Prompt: Word for word, set down every line of the entries below from the line with "[10:49.69-10:50.69]" to the line with "Verbatim transcript: to", including both, and no other line.

Data for analysis:
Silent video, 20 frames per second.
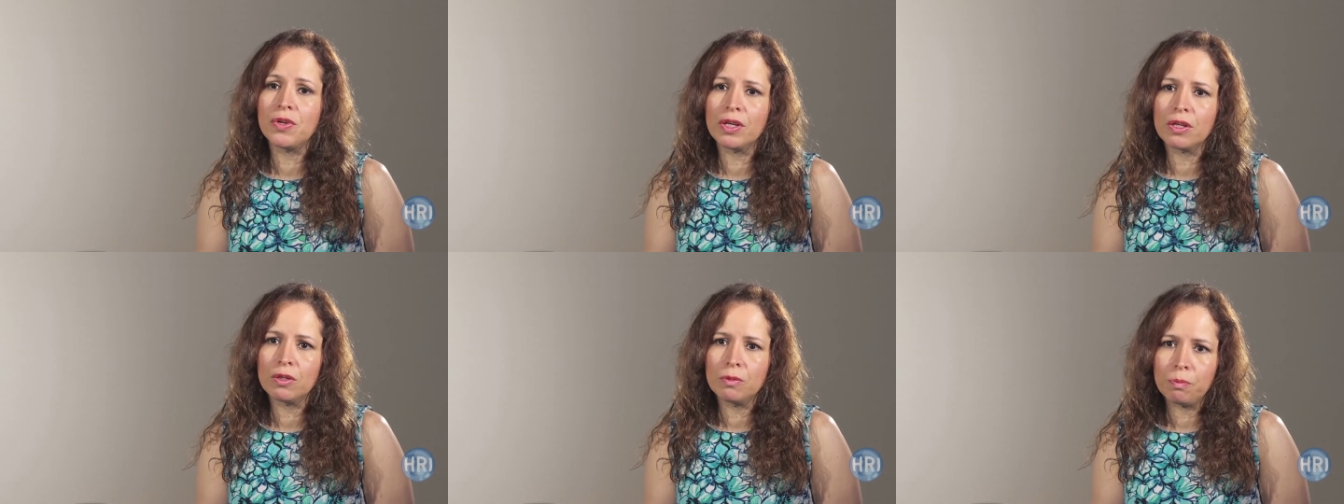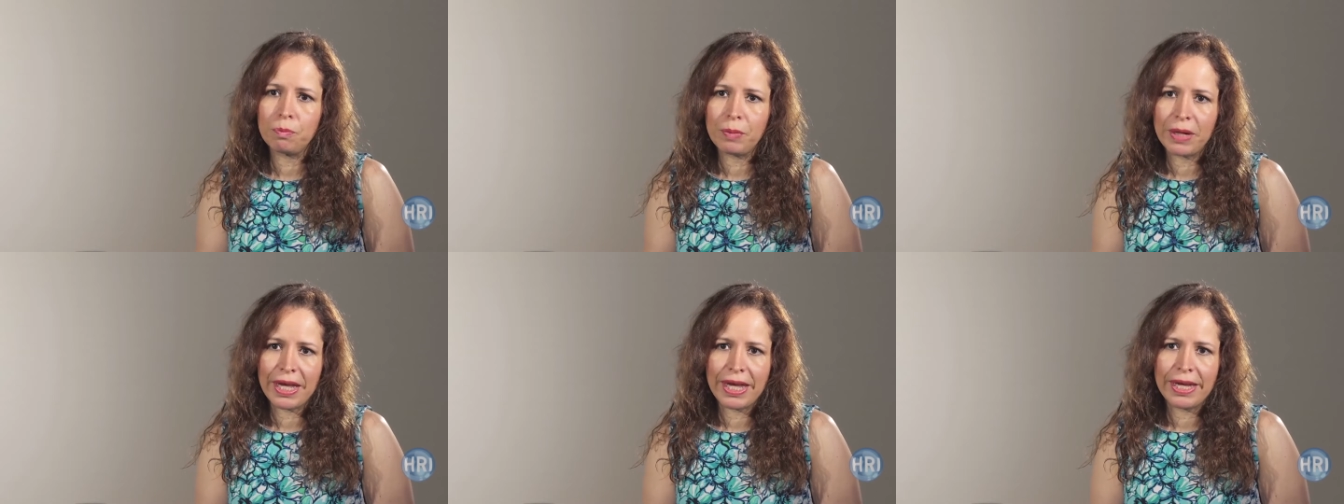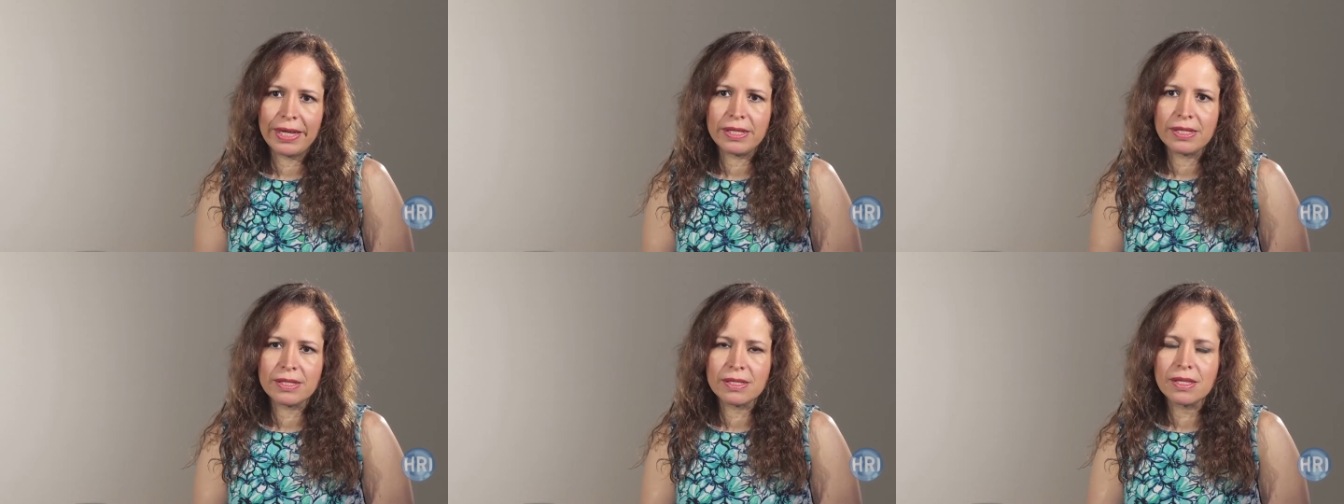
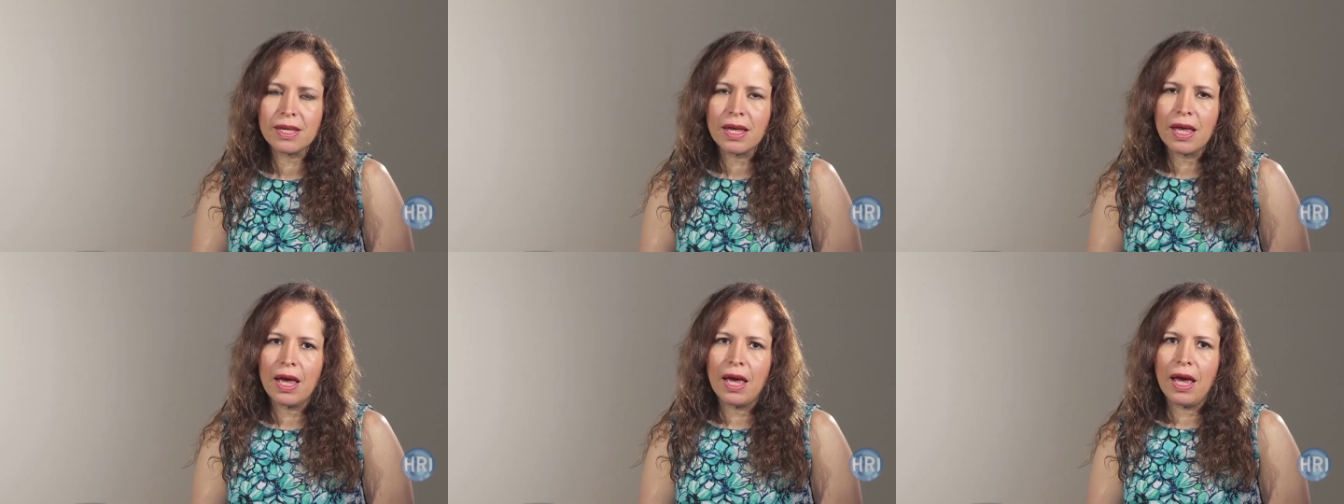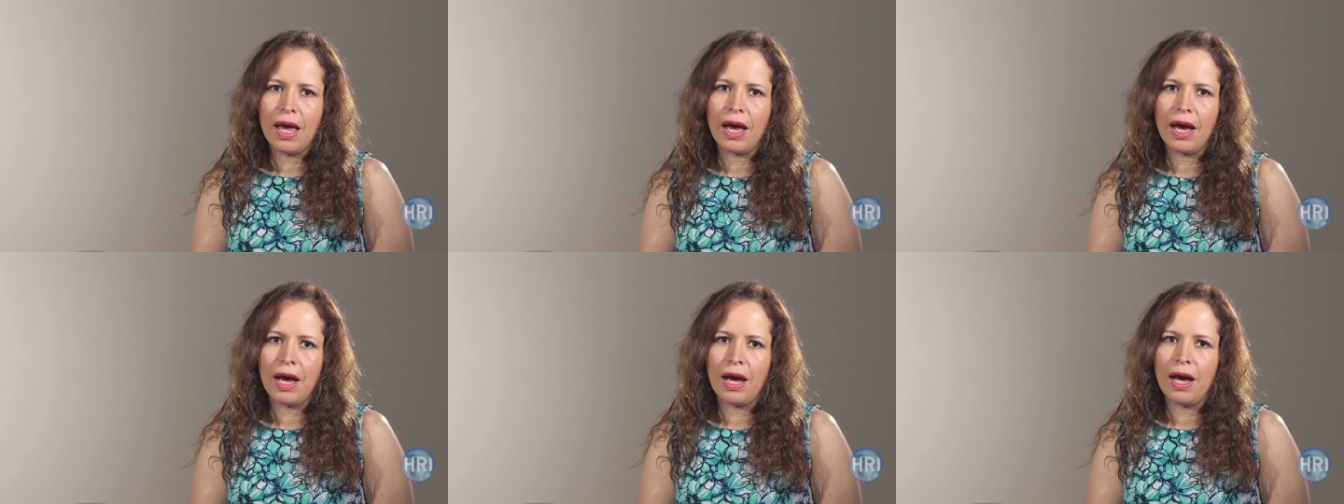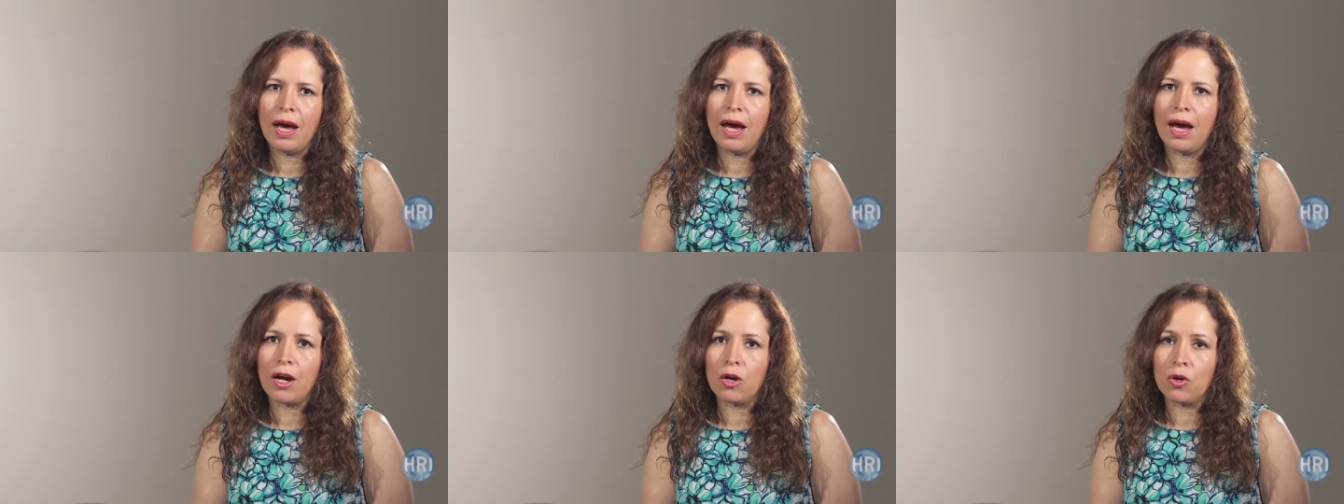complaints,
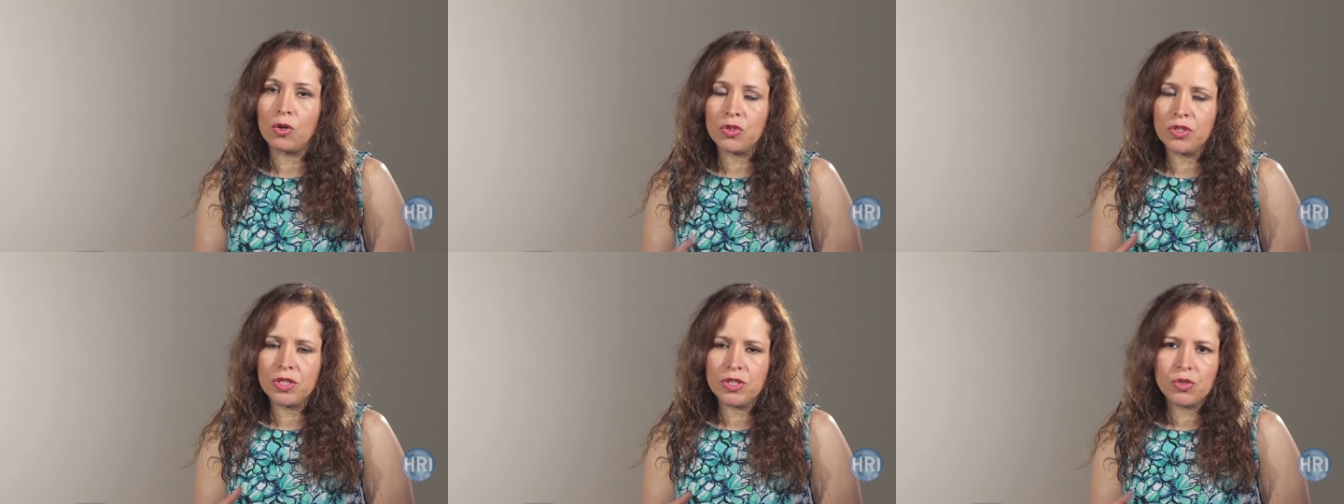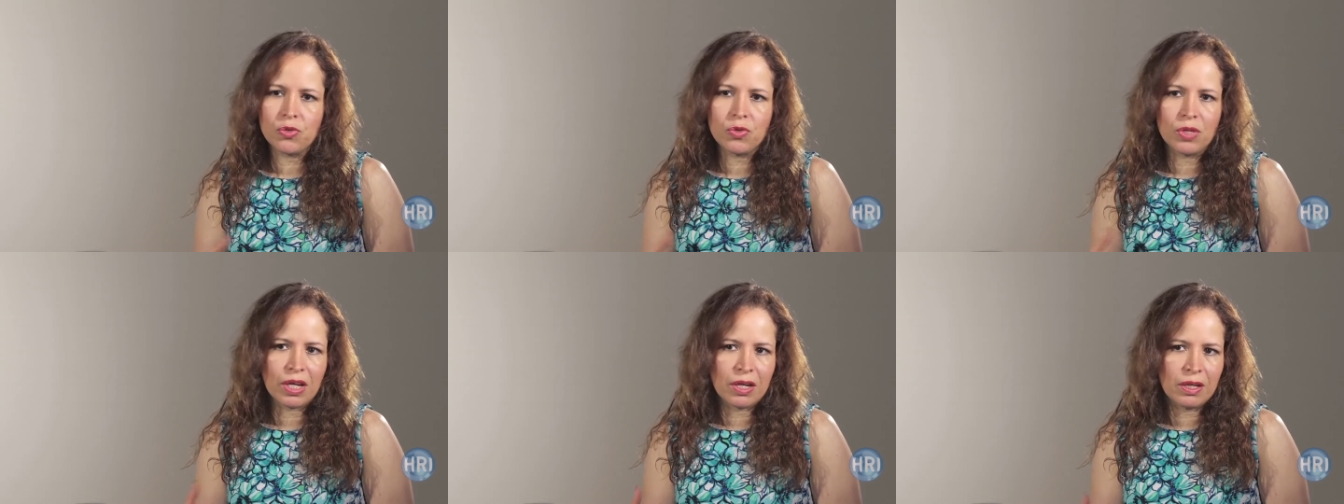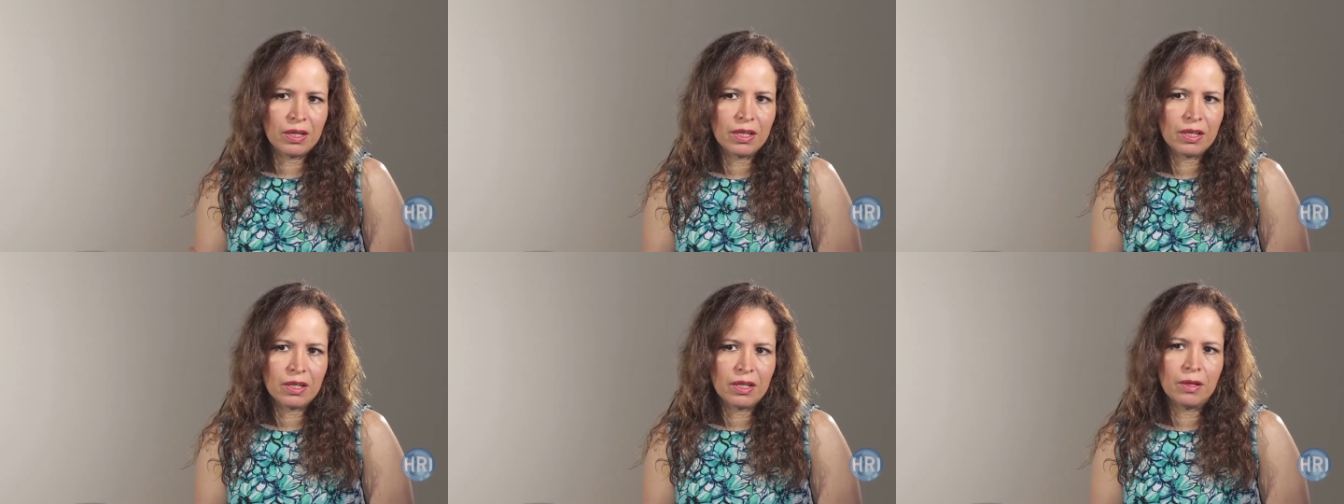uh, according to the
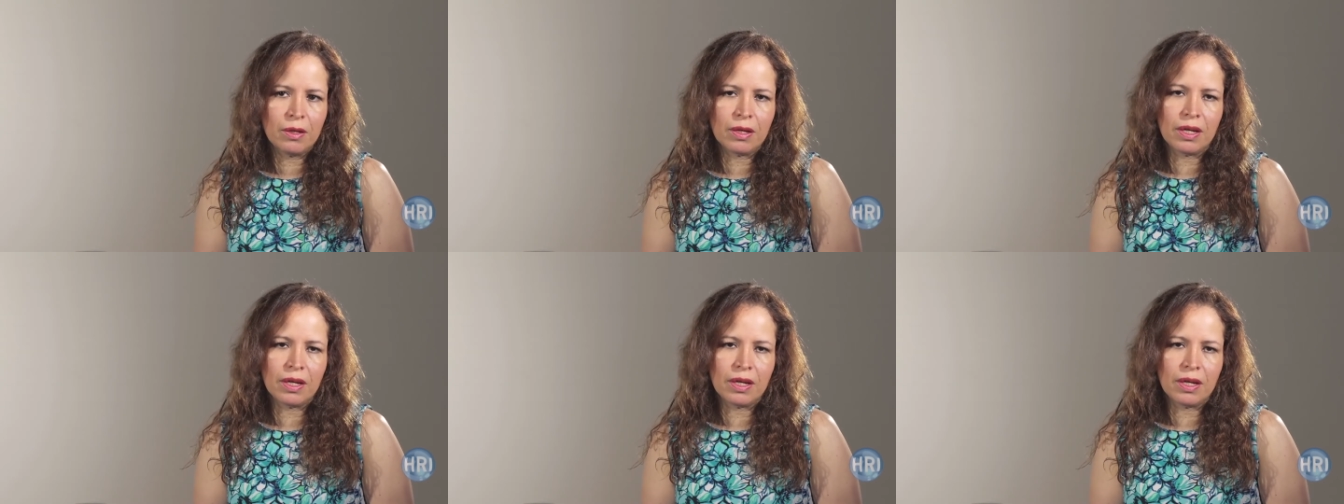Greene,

---

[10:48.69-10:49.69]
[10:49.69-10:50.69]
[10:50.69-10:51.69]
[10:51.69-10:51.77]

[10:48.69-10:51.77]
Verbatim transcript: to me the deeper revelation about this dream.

Output below:
[10:49.69-10:50.69]
[10:50.69-10:51.69]
[10:51.69-10:51.77]

[10:48.69-10:51.77]
Verbatim transcript: to me the deeper revelation about this dream.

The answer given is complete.